= Samuel S. Montague =

American railway engineer (1830–1883)

Samuel Skerry Montague (1830–1883) was a railway engineer responsible for building railways in the United States. He was appointed chief engineer of the Central Pacific Railroad in 1863. He also worked on the Southern Pacific Railroad and the first transcontinental railroad.

==Early life==
He was the son of Richard and Content Montague, was born at Keene, New Hampshire, July 6, 1830. At the age of six his family moved to Rockford, Illinois, where he attended school in the winters and the Rockford Classical School. At the age of 22 he started working on the Rock Island and Rockford Railroad in 1852 starting out as a surveyor's assistant. Later he worked on the Peoria and Bureau Valley Railroad, then with the Rock Island and Peoria, and finally with the Burlington and Missouri River Railroad. All these railroads were bought out by other railroads and only existed for a short period of time.

==Career==

In the fall of 1859 he went to California over the California Trail. In California Montague met Theodore Judah and worked for him building the Valley Railroad from Folsom, California, to Marysville, California. Combined with his previous experience Montague continued to learn his engineering skills by apprenticing with Judah. On February 12, 1862, Montague went to work for Judah now the Chief Engineer on the Central Pacific, helping with the location surveys over the Sierra Nevada (U.S.). Montague worked his way up to Judah's assistant engineer by the time of Judah's death in 1863.
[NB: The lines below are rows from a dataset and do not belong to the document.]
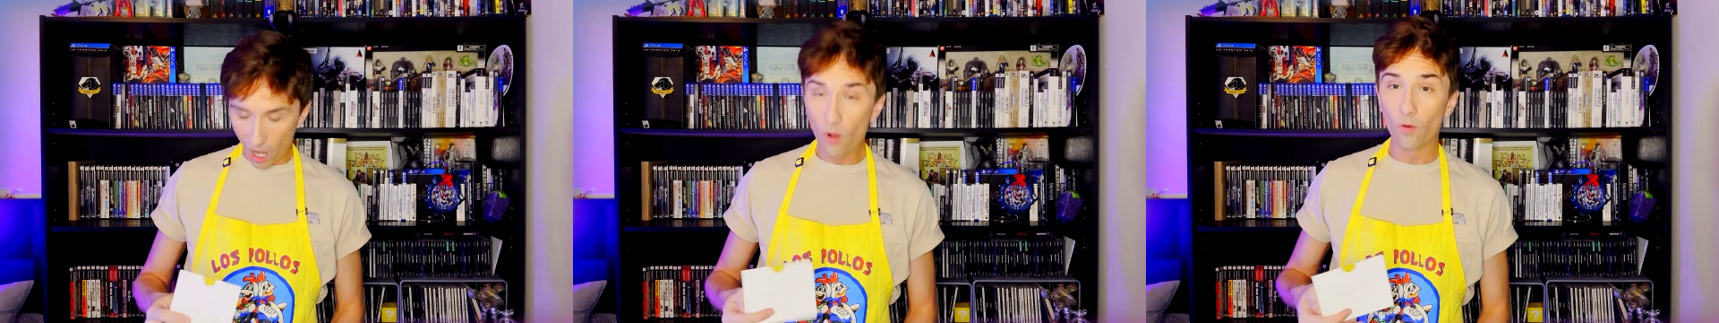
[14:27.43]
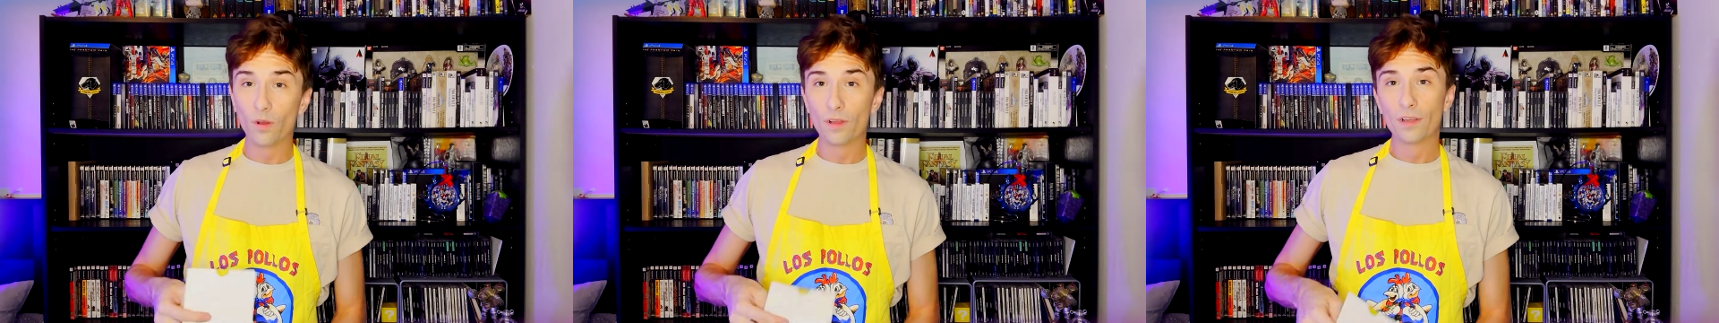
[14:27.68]

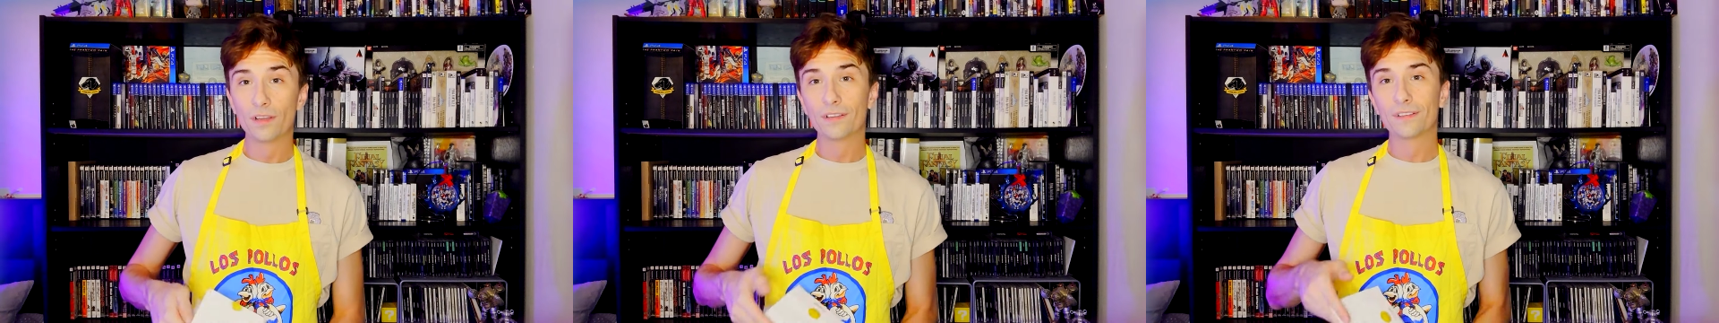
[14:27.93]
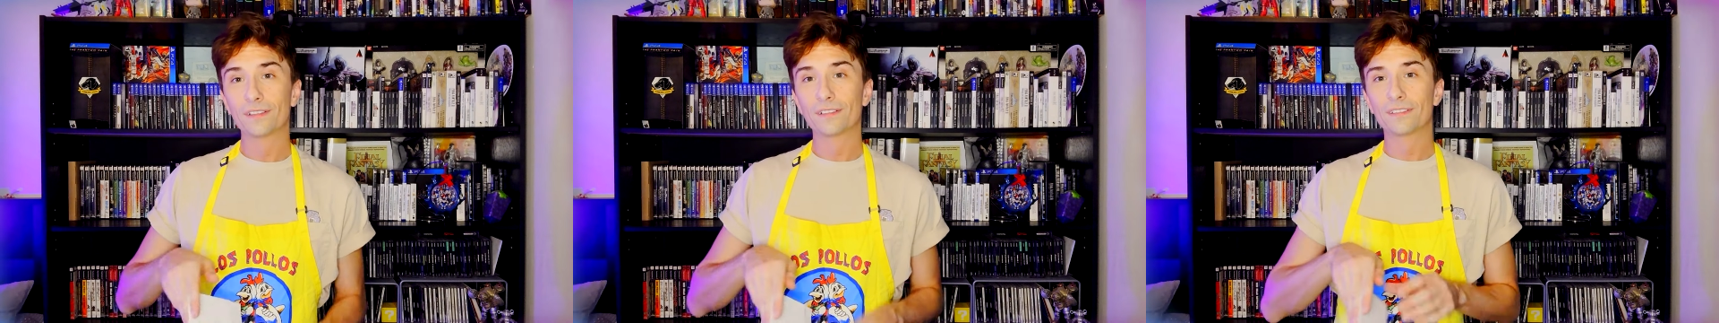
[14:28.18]
Oh,
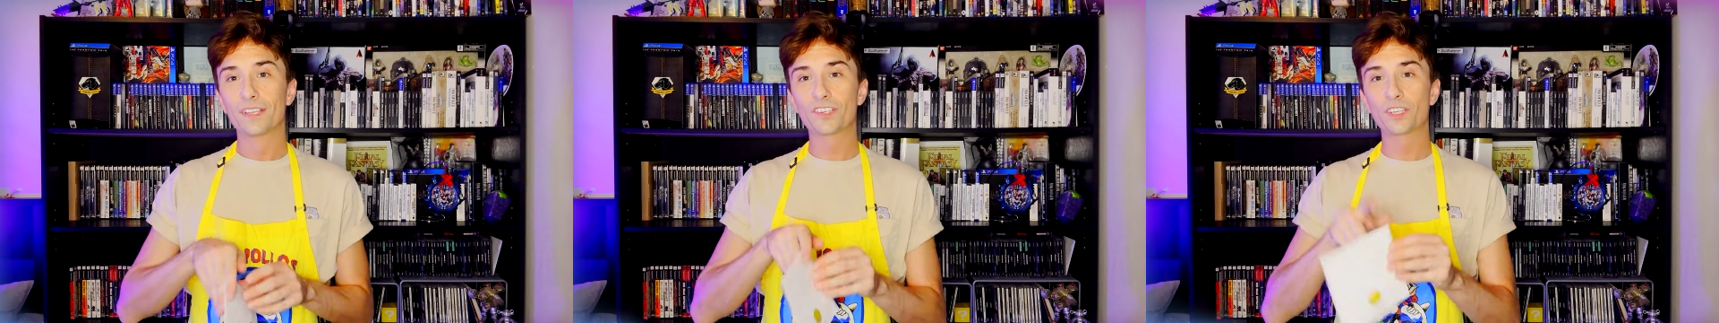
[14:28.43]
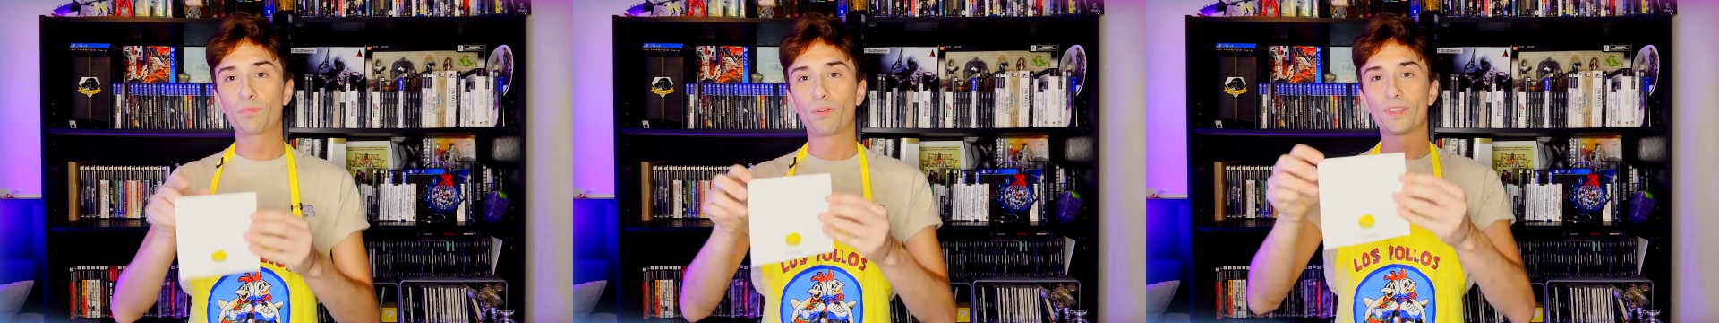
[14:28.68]
let's
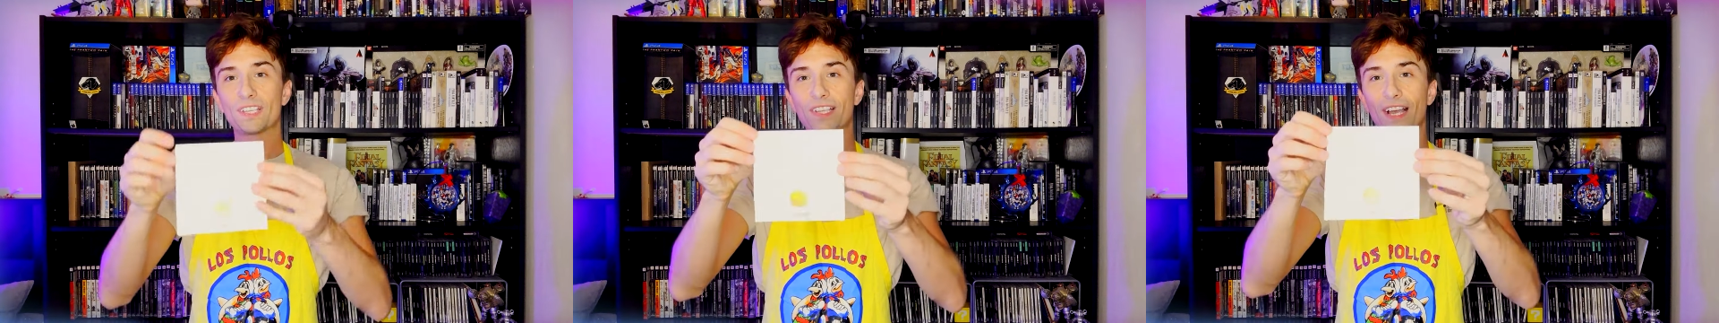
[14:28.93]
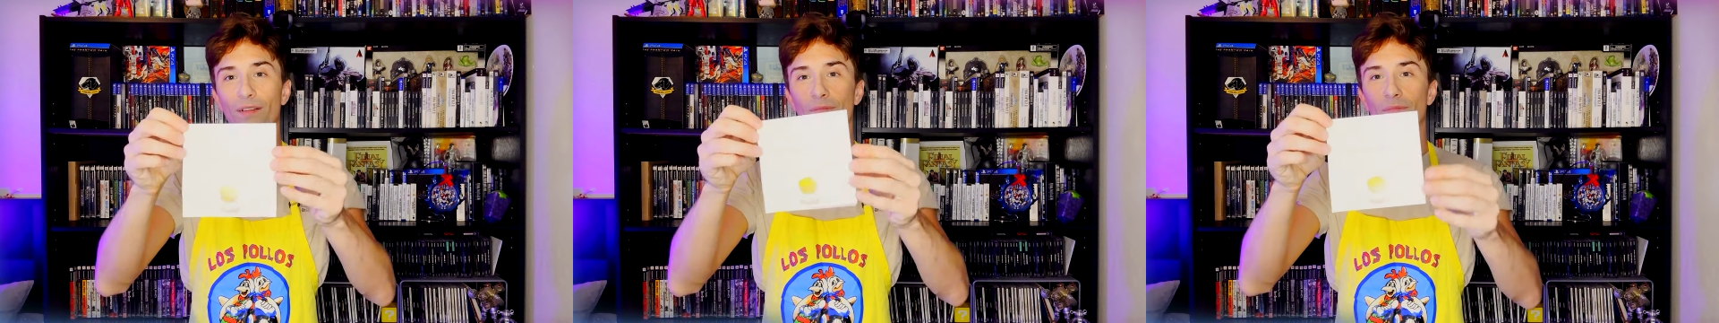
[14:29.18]
just pull this
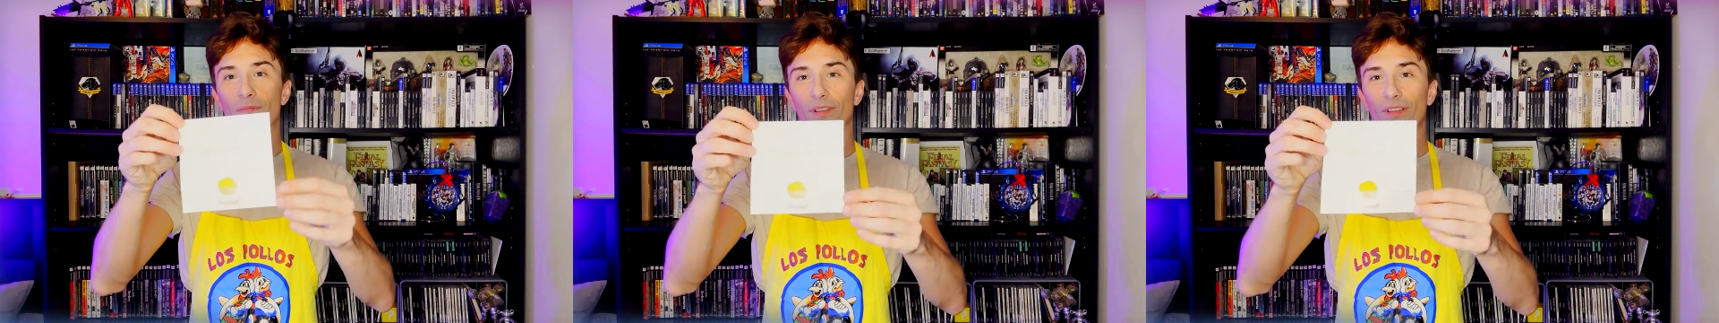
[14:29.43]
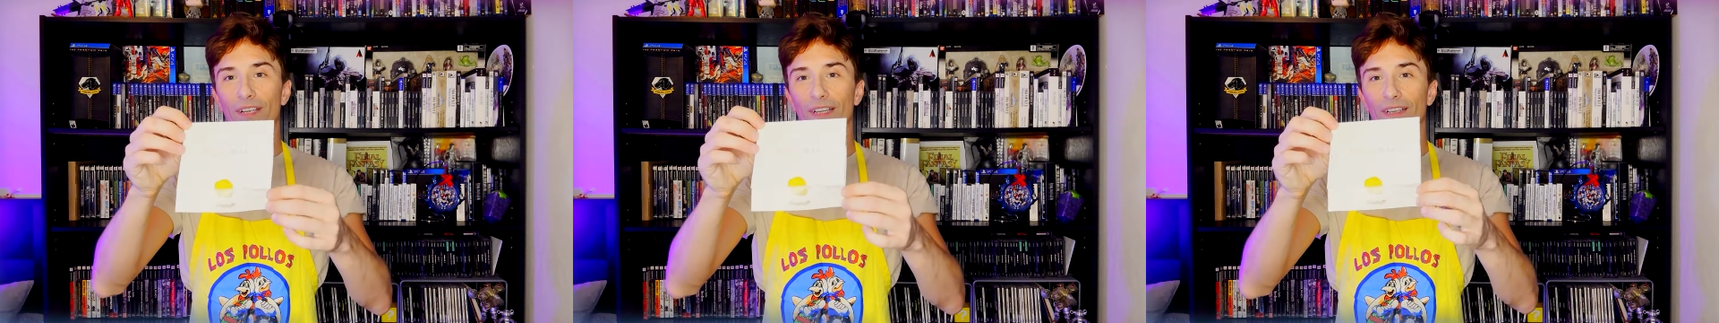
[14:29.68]
out. But
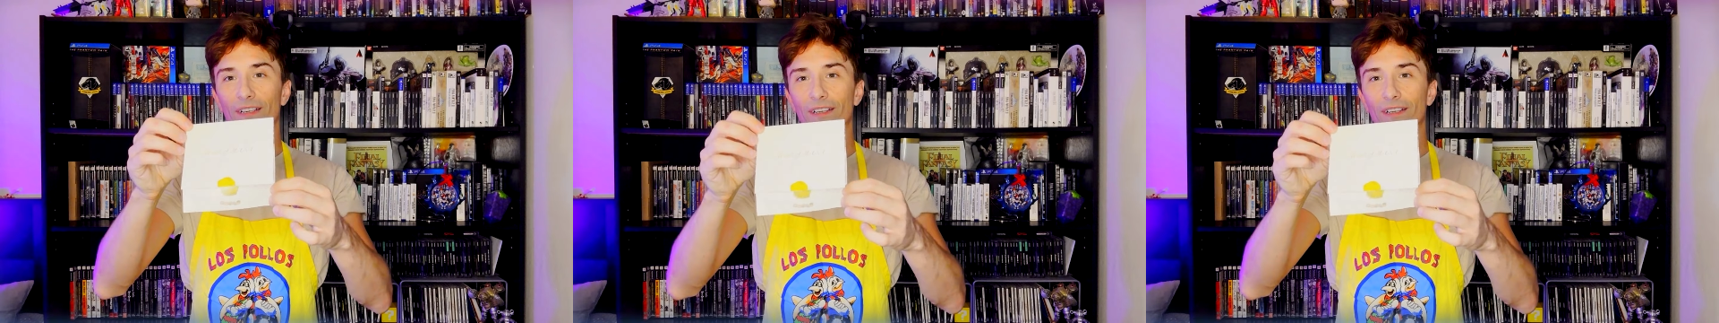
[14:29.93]
look, it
Montague was appointed Chief Engineer of the Central Pacific Railroad in 1863 after the death of Theodore Judah. He was responsible for building the western half of the First transcontinental railroad. He was a confidant of Leland Stanford the founder of Stanford University, governor of California and one of the "big four" who directed the Central Pacific Railroad. Samuel was one of Stanford's "inner circle". He was the engineer charged with directing the locating, designing and building the western section of the transcontinental railroad that linked the west and east coasts of the United States, that linked Promontory Summit, Utah, to Sacramento, California. Montague was assisted by his fellow engineers Lewis M. Clement and James Harvey Strobridge. Montague directed the engineering work on the Central Pacific which involved the work of thousands of Chinese as well as their "white" surveyors, engineers, coordinators, supervisors, etc. as they crossed the Sierra Nevada over Donner Pass. It was a monumental engineering undertaking. In the famous "Golden Spike" celebration photo of 1869 in which a Central Pacific locomotive and a Union Pacific locomotive are touching "nose-to-nose" at Promontory, Utah, the two men shaking hands at the center of this photograph are Samuel S. Montague, Chief Engineer for the Central Pacific and Grenville M. Dodge, Chief Engineer for the Union Pacific. Samuel in about 1869 became one of eight officers of the Central Pacific Railroad. In addition to the transcontinental railroad, he was chief engineer during the construction of numerous other railroad lines in California that Central Pacific and later the expanded Southern Pacific Railroad continued to build.

==Personal life==
Montague married Louisa Adams Redington in San Francisco, California, on February 13, 1868. She was a sister of Charles H. Redington, an official of the Southern Pacific Company which later absorbed the Central Pacific. Montague and Louisa had four children and lived in Oakland, California. Montague died on September 24, 1883, and was buried in Oakland.